The Reason The Labradoodle Creator Regrets Creating The Dog

For eons, people have relished in the tales of man's hubris, from the tragedy of Daedelus and Icarus to Michael Crichton's Jurassic Park series to the story of the people at Universal who think that there's no upper limit on the number of times you can keep making movies about Jurassic Park. We are naturally drawn in by the all-too-real promise that our crowning achievements may just be our greatest regrets. As Nikola Tesla may or may not have said, "you may live to see man-made horrors beyond your comprehension." 

And all of this is a long winded way of saying that in the late 80s, a guy named Wally bred the world's first Labradoodles and he's been regretting it ever since. Let's dig into why that is.

The Labradoodle: a hell of our own making

As has been noted, the road to hell is paved with "who's a good boy" intentions, and breeding the Labradoodle was no exception. In an interview on the Australian podcast "Sum Of All Parts," one Wally Conron recounted the whole dark affair: it was 1989, and he had been tasked with breeding a designer guide dog for a blind woman whose husband was allergic to pups. After no small amount of trial and error, he combined labrador retriever and poodle genes into a trio of mop-looking puppies named Sheik, Sultan, and Simon. While Sultan wound up hypoallergenic and well suited to a life of furry service, Sheik and Simon were marketed as a new breed of super dog with an adorable portmanteau nickname that would make Don Draper proud. As word spread, shadier dog breeders wanted in on the action, and a market for canine companions that look astonishingly similar to Muppets exploded almost overnight.
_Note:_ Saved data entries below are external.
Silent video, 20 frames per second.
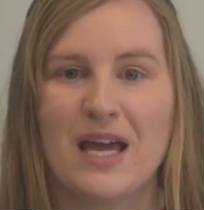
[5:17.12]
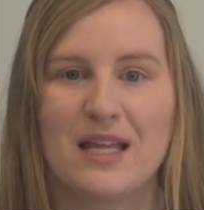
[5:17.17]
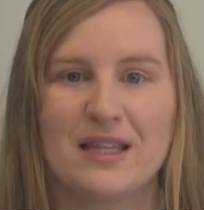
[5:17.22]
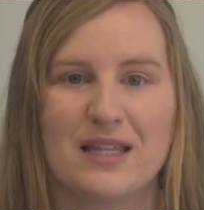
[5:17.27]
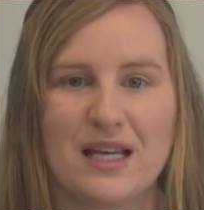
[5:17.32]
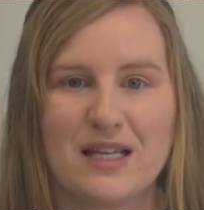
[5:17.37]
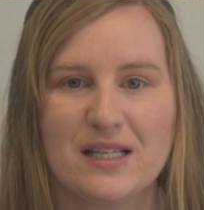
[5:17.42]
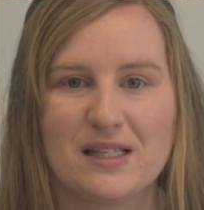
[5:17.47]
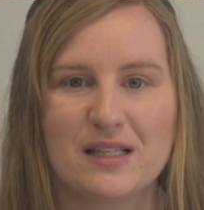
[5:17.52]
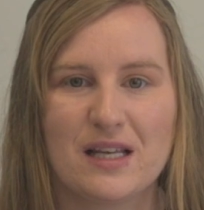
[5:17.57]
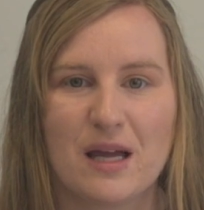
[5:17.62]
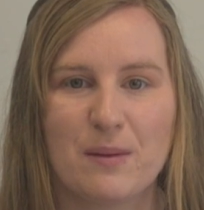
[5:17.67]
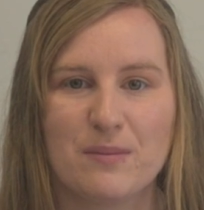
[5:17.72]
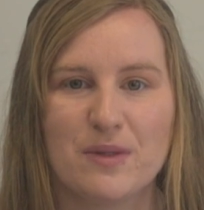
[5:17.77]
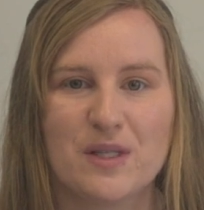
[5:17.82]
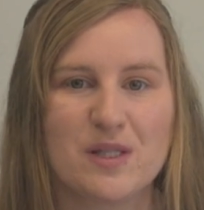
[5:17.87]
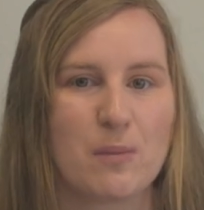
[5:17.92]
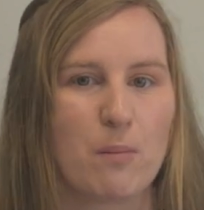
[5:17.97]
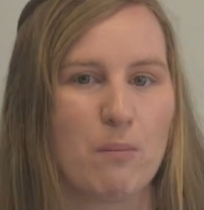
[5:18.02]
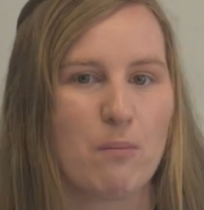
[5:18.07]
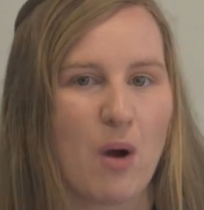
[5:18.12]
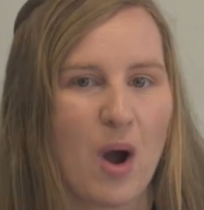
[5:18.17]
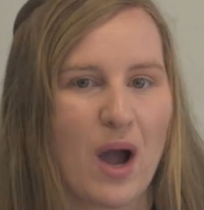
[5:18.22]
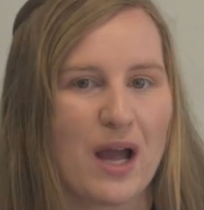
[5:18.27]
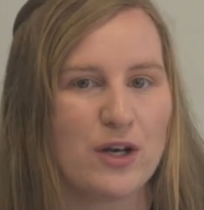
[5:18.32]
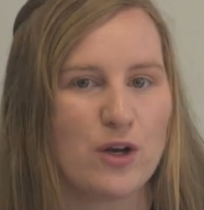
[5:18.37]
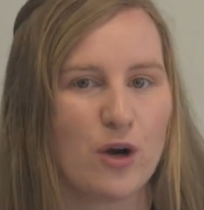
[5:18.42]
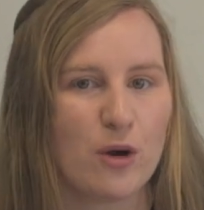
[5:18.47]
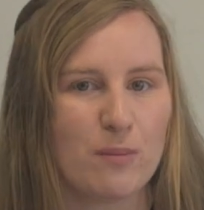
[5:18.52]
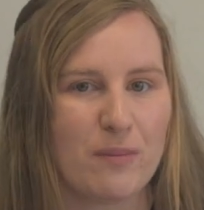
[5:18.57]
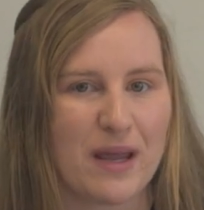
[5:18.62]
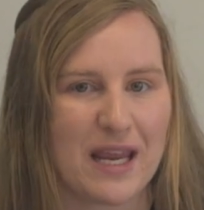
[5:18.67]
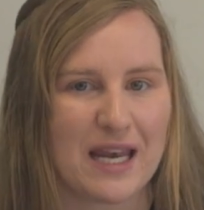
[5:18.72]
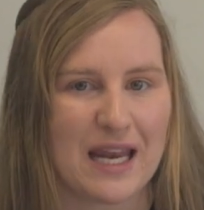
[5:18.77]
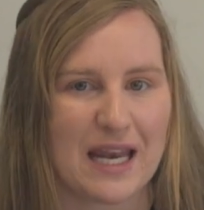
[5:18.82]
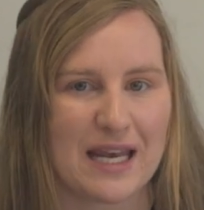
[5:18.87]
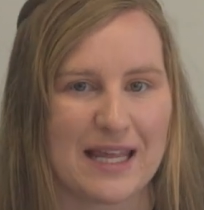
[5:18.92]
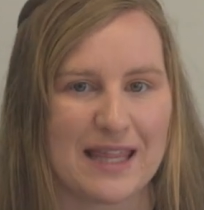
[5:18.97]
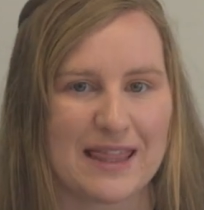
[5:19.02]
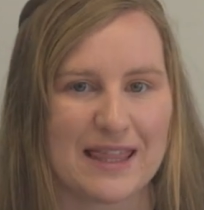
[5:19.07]
These numbers might not mean
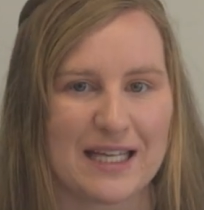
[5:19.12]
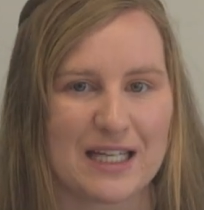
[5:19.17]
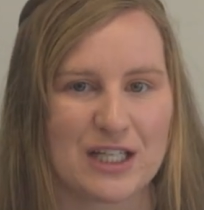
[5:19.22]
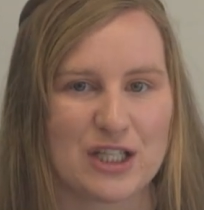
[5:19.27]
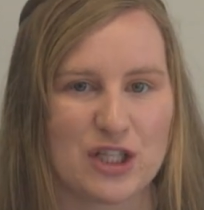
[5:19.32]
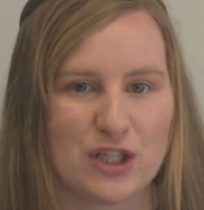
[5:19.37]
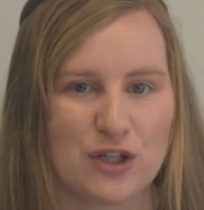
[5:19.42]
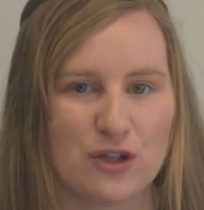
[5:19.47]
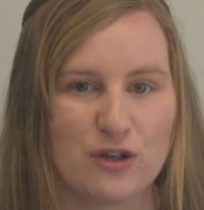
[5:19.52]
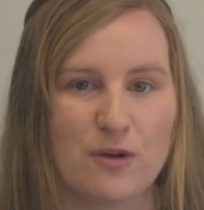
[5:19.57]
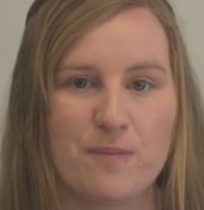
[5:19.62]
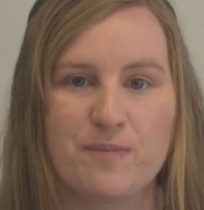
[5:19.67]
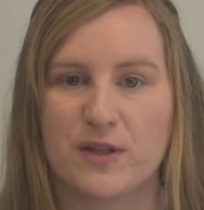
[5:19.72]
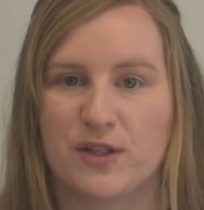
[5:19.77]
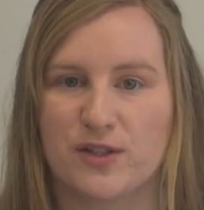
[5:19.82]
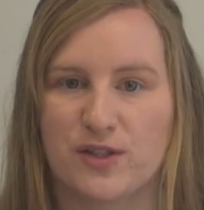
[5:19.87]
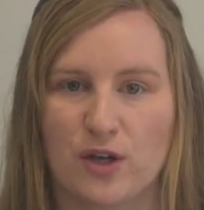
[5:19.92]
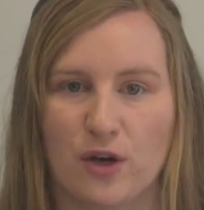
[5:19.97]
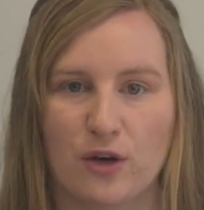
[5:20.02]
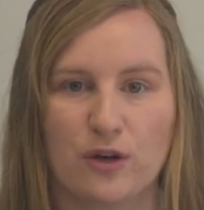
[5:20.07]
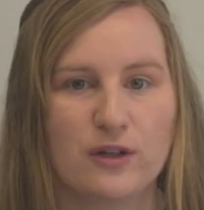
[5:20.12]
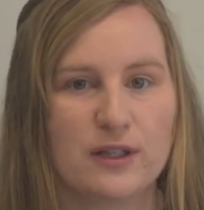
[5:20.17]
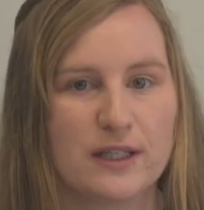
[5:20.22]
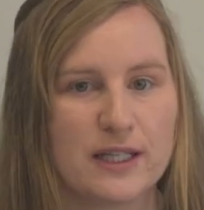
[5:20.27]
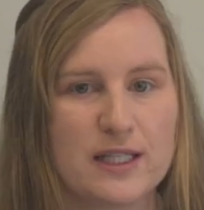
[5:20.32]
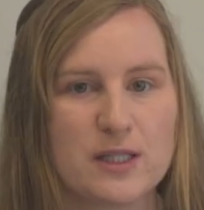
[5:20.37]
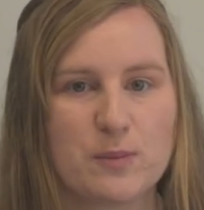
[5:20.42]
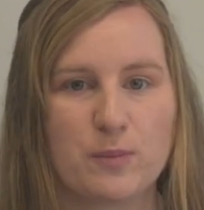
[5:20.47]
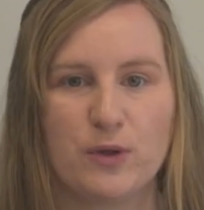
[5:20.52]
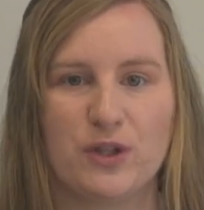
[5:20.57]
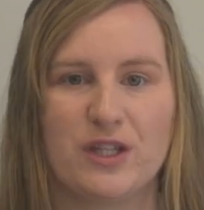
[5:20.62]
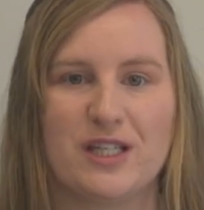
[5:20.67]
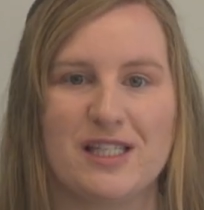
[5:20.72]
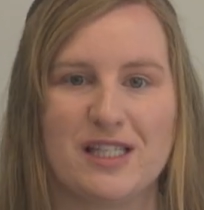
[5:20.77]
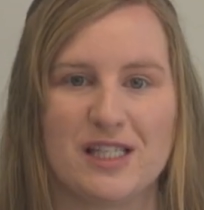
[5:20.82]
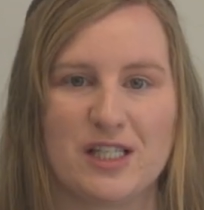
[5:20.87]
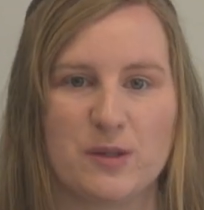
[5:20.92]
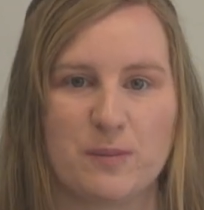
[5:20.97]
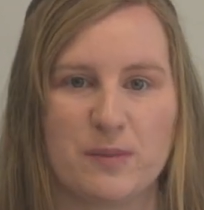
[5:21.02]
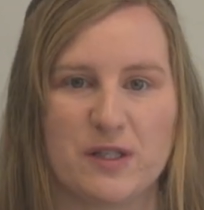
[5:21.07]
anything to you, so let's put
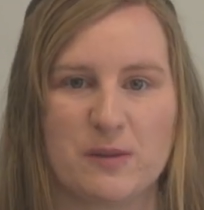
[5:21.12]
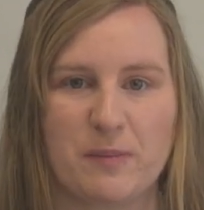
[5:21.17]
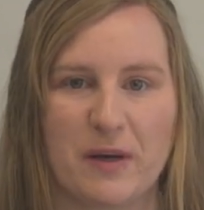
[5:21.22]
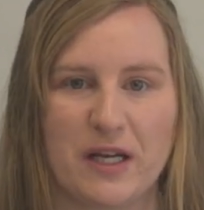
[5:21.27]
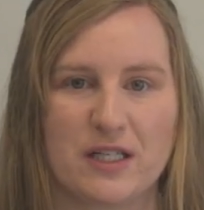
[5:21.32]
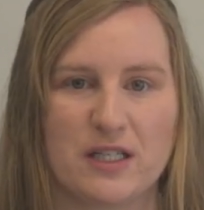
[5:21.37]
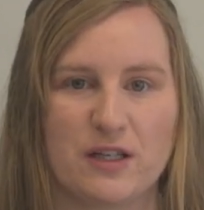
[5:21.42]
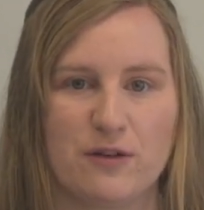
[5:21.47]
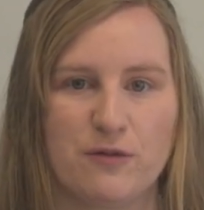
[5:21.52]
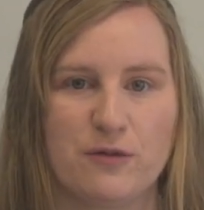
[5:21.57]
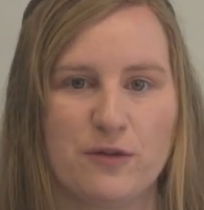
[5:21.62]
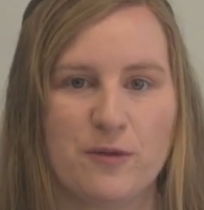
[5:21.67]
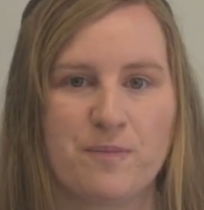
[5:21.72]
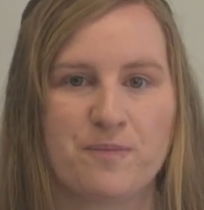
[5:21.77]
this into perspective.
The Labradoodle abyss stares back

It would be difficult to overstate just how intensely Conron seems to regret the creation of the Labradoodle, having been quoted as saying "I opened a Pandora box and released a Frankenstein monster" and "Why people are breeding them today, I haven't got a clue." In a particularly jarring interview with Psychology Today, he said that the breed has created a playground for disreputable breeders, thrilled to sell their creations as hypoallergenic without doing their homework first. He mentions that in the second batch of Labradoodles he bred, fewer than a third of them were born with non-allergenic coats. He says that the dogs are largely either born with hereditary defects or "crazy." The final nail in the coffin? He claims to be living on a pension "in a little shoebox flat," and that he prefers that to the comfortable life he could have breeding more "monsters."